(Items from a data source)
──────────
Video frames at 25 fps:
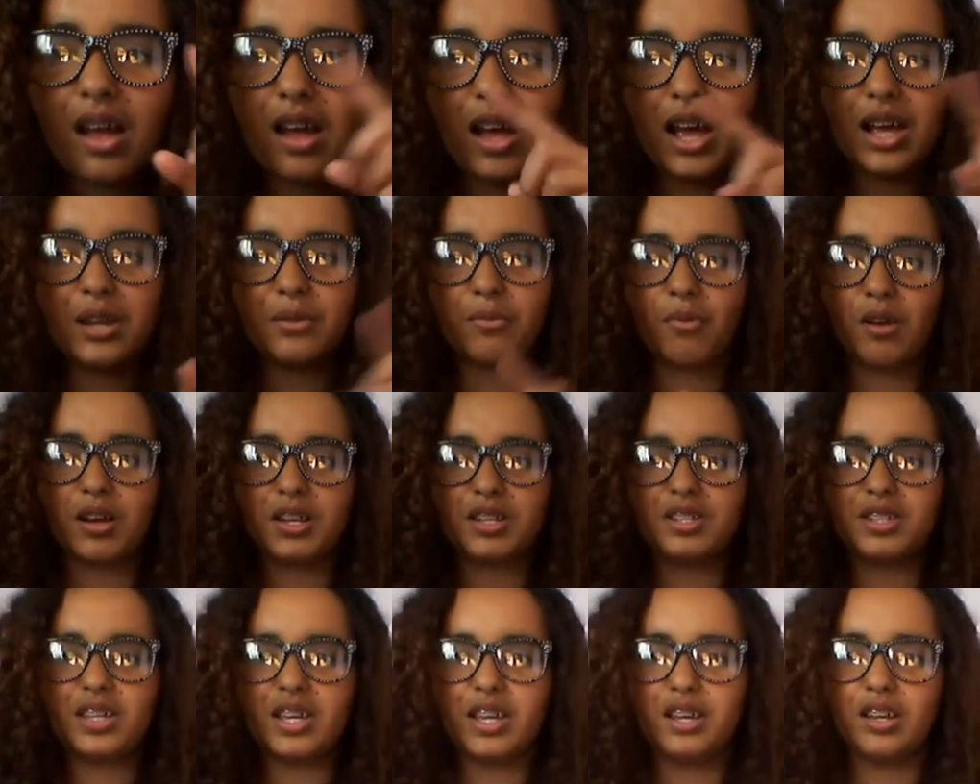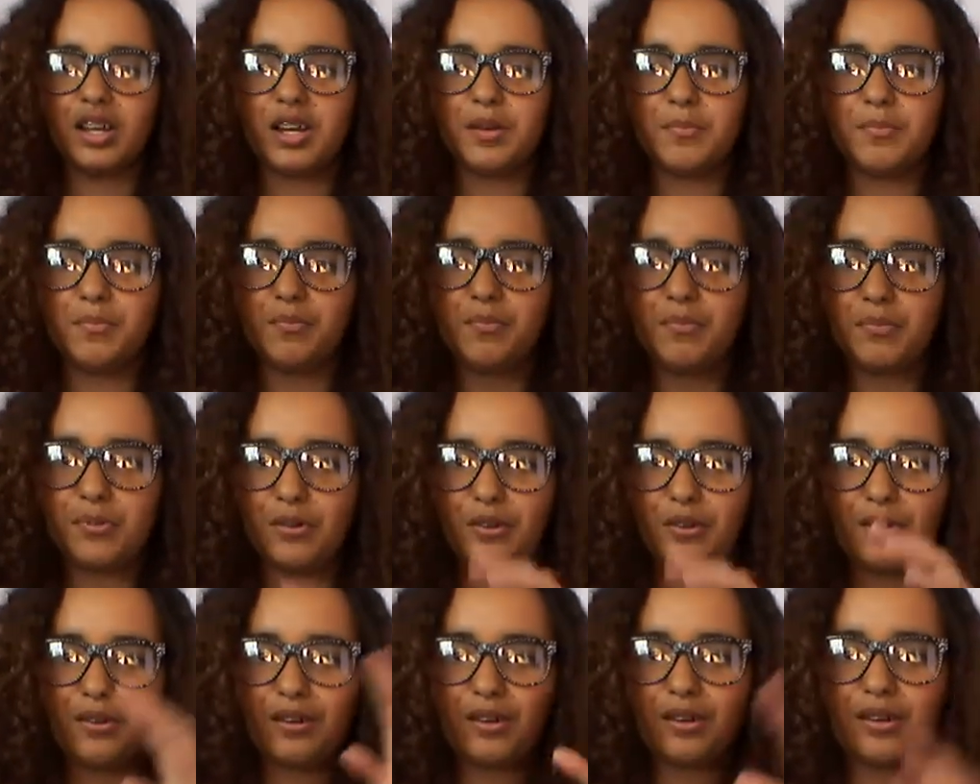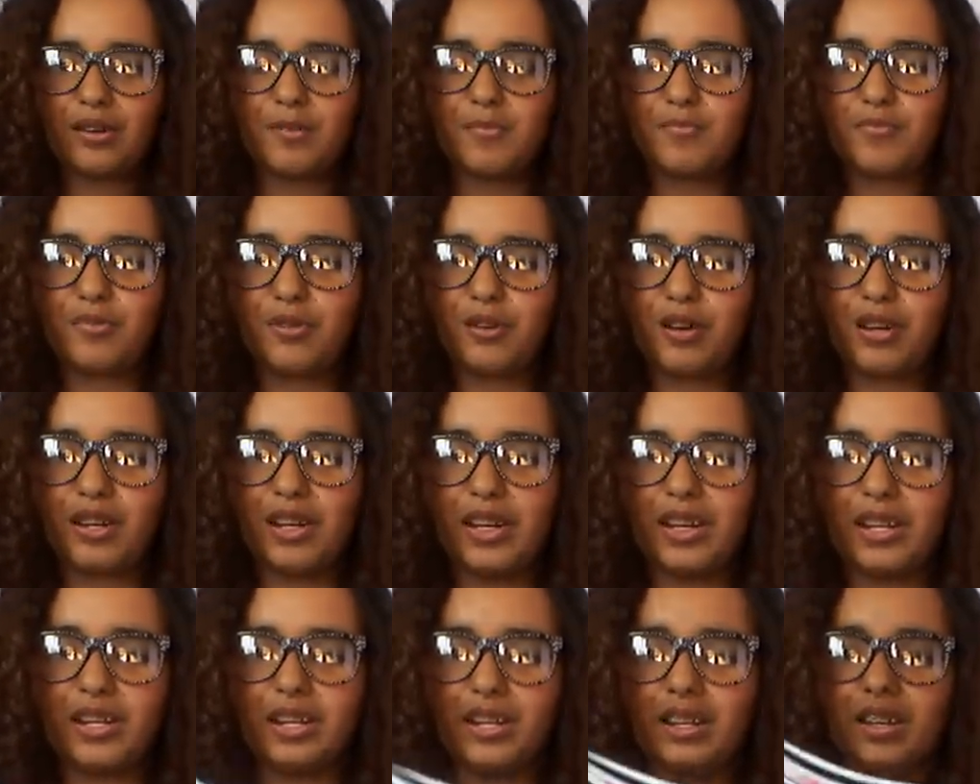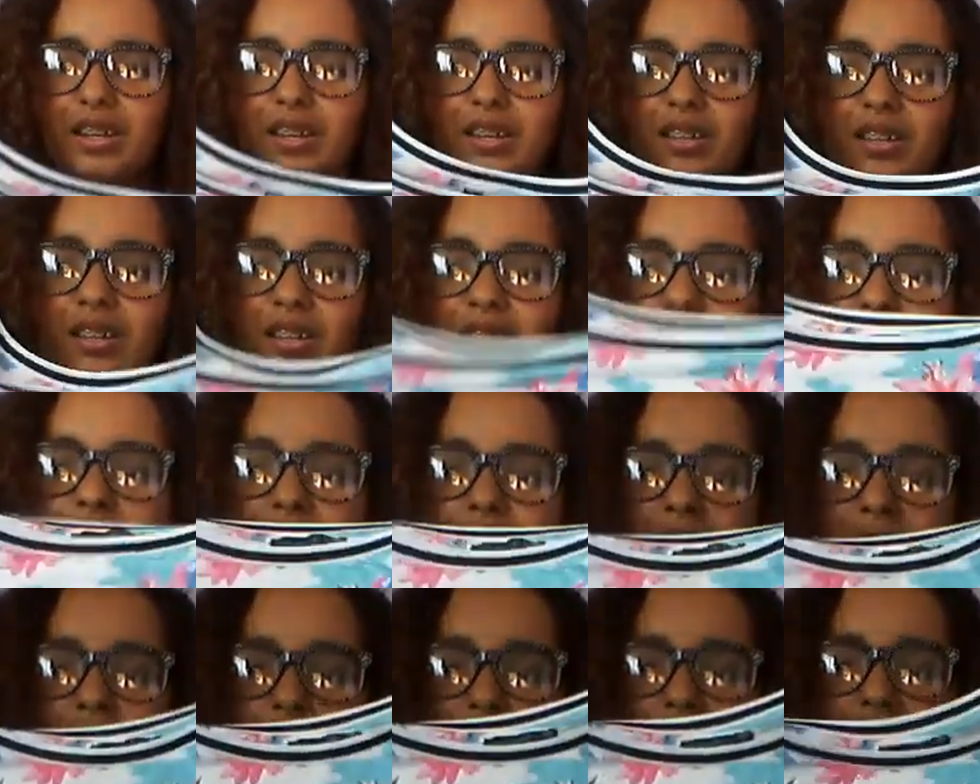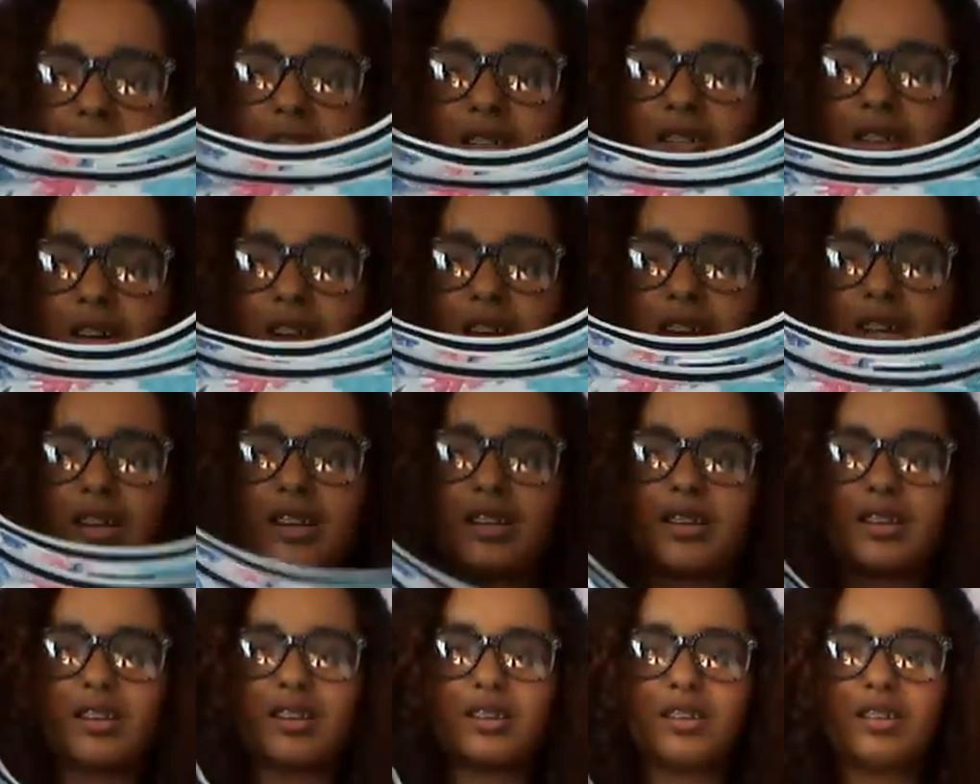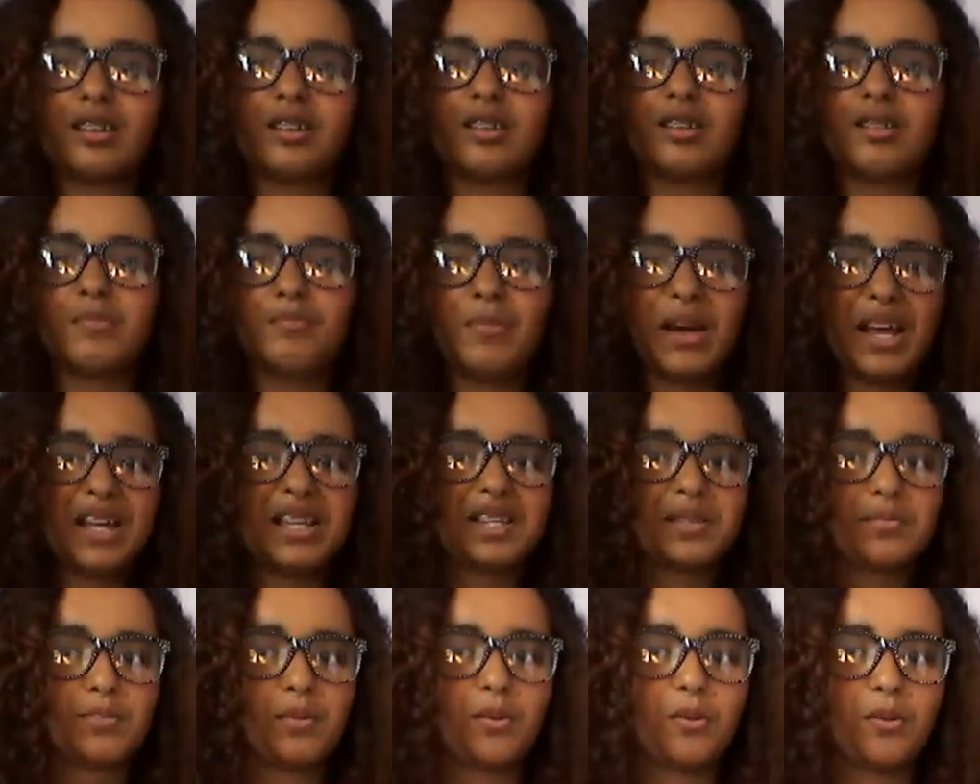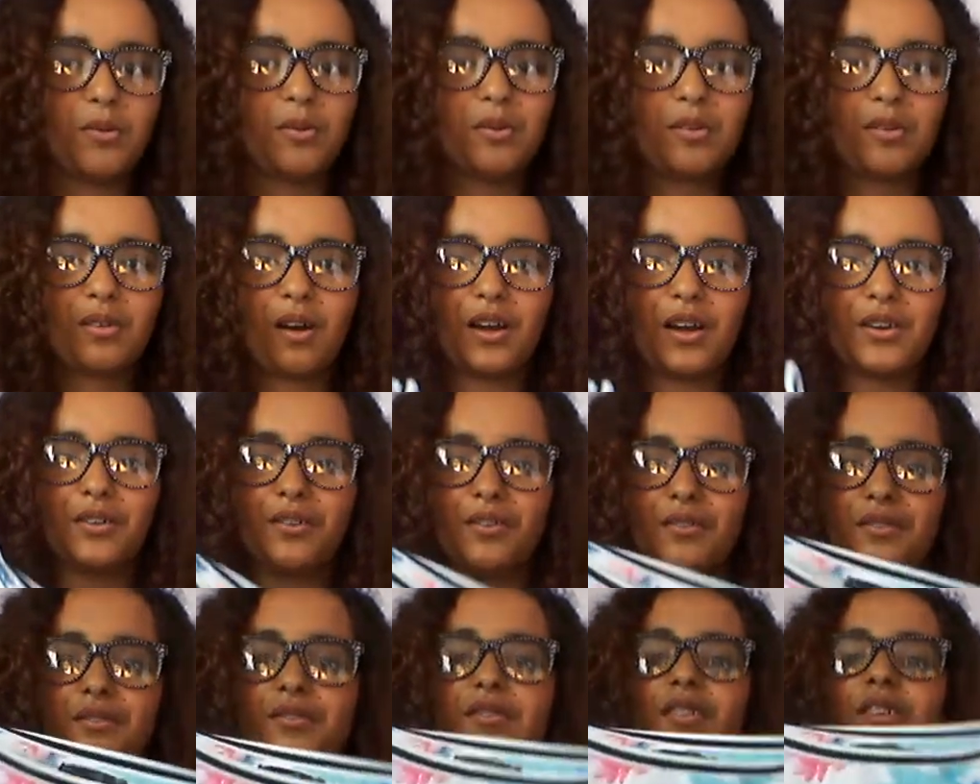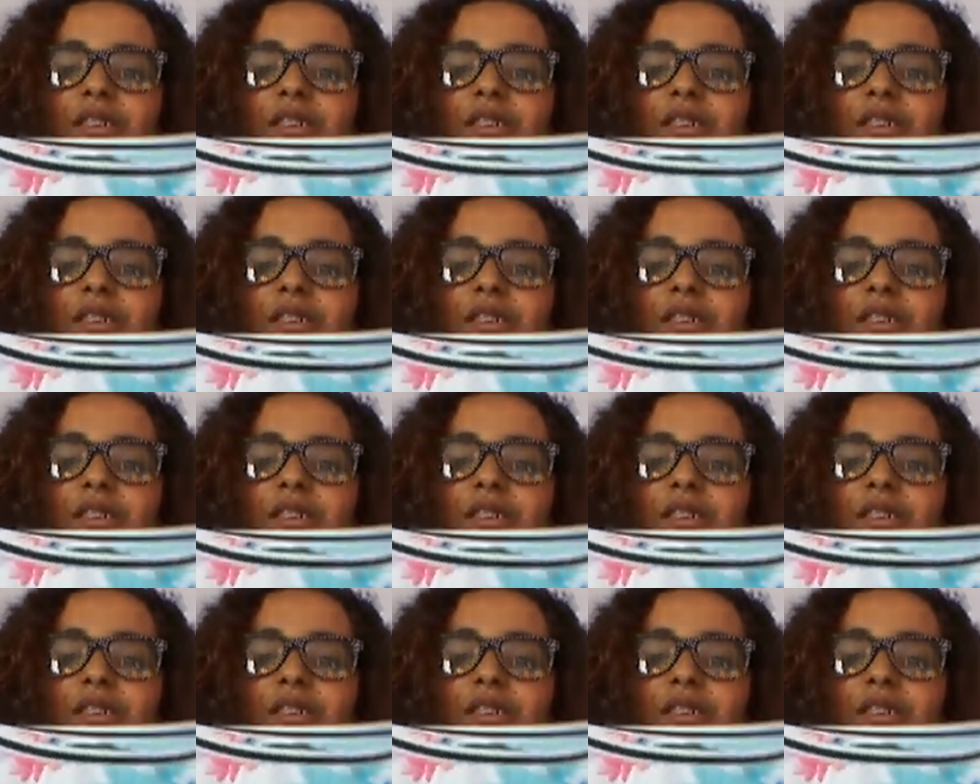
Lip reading: NYC, like, Brooklyn, like, baseball kind of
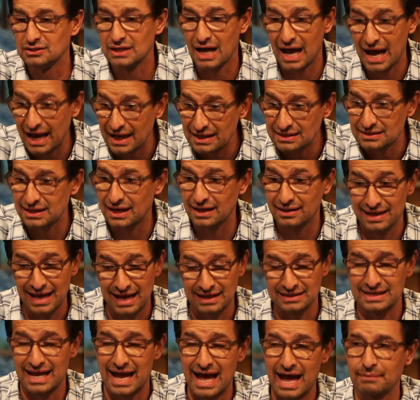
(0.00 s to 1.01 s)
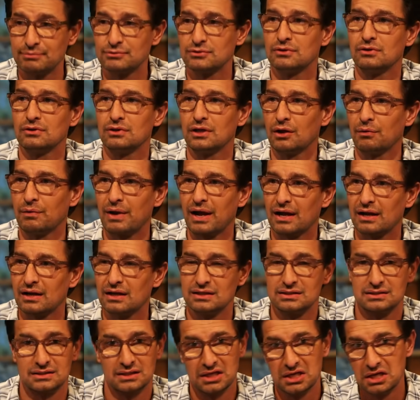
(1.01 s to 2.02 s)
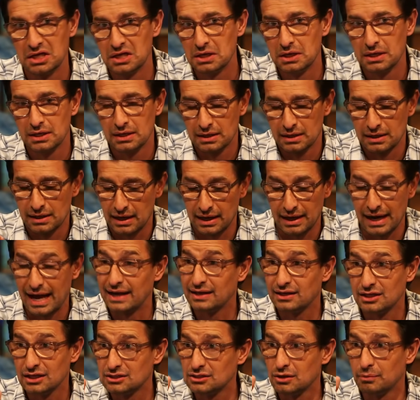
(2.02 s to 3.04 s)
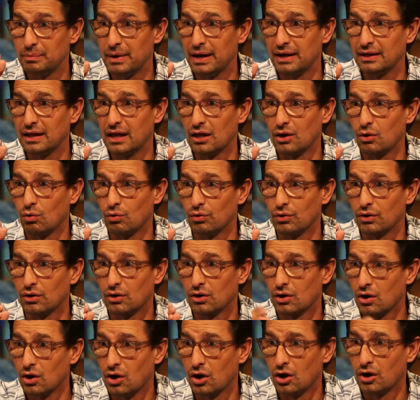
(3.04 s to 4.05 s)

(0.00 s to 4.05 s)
So I say that's absolutely reckless, and I disobey that order 100%.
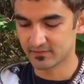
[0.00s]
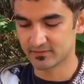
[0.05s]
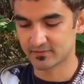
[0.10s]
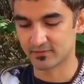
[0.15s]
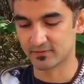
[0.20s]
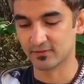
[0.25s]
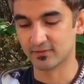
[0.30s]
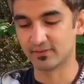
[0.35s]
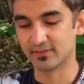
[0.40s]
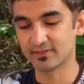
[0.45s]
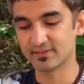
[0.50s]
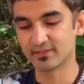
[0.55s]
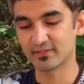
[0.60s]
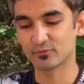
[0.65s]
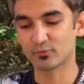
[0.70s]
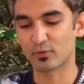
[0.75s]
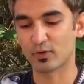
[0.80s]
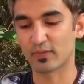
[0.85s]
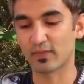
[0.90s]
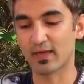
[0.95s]
So this
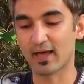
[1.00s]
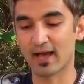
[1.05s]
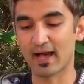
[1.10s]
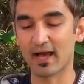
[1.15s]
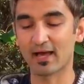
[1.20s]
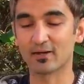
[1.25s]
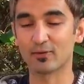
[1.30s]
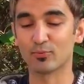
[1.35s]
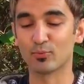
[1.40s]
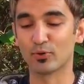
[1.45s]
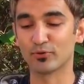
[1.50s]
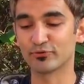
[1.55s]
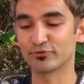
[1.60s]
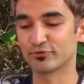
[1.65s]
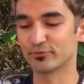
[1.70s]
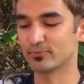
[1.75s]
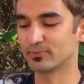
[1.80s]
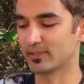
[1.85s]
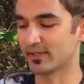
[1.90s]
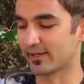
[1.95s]
is one of the harder ones
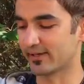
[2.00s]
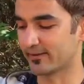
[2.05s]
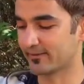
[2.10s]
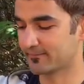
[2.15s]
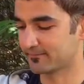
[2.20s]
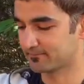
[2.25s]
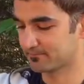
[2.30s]
to play.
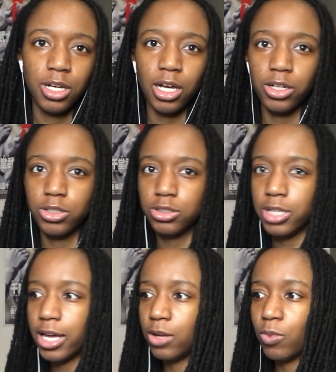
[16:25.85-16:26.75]
I
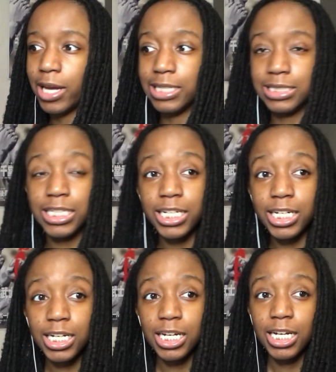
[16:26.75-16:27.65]
understand why he's
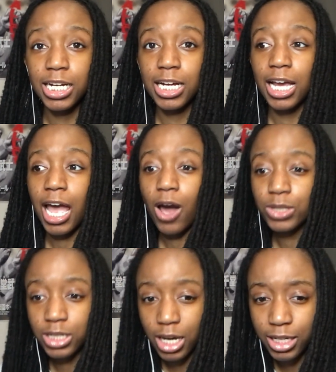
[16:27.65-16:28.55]
here, how
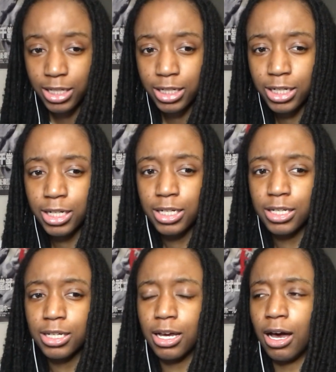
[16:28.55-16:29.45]
he got here,
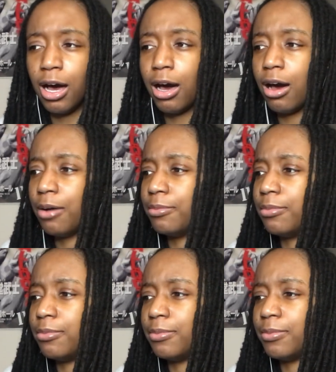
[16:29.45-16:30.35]
um,
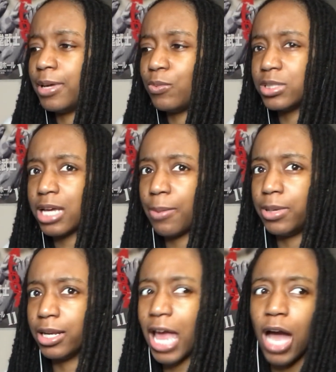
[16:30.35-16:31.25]
and what's
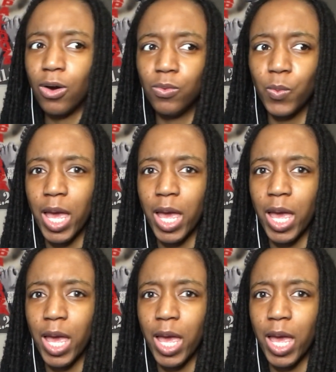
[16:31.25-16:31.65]
happening now.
──────────
=== Work to be completed ===
Omitting the pictures, copy each record above exactly as it stands.

=== Exercise result ===
Video frames at 25 fps:
Lip reading: NYC, like, Brooklyn, like, baseball kind of
(0.00 s to 1.01 s)
(1.01 s to 2.02 s)
(2.02 s to 3.04 s)
(3.04 s to 4.05 s)

(0.00 s to 4.05 s)
So I say that's absolutely reckless, and I disobey that order 100%.
[0.00s]
[0.05s]
[0.10s]
[0.15s]
[0.20s]
[0.25s]
[0.30s]
[0.35s]
[0.40s]
[0.45s]
[0.50s]
[0.55s]
[0.60s]
[0.65s]
[0.70s]
[0.75s]
[0.80s]
[0.85s]
[0.90s]
[0.95s]
So this
[1.00s]
[1.05s]
[1.10s]
[1.15s]
[1.20s]
[1.25s]
[1.30s]
[1.35s]
[1.40s]
[1.45s]
[1.50s]
[1.55s]
[1.60s]
[1.65s]
[1.70s]
[1.75s]
[1.80s]
[1.85s]
[1.90s]
[1.95s]
is one of the harder ones
[2.00s]
[2.05s]
[2.10s]
[2.15s]
[2.20s]
[2.25s]
[2.30s]
to play.
[16:25.85-16:26.75]
I
[16:26.75-16:27.65]
understand why he's
[16:27.65-16:28.55]
here, how
[16:28.55-16:29.45]
he got here,
[16:29.45-16:30.35]
um,
[16:30.35-16:31.25]
and what's
[16:31.25-16:31.65]
happening now.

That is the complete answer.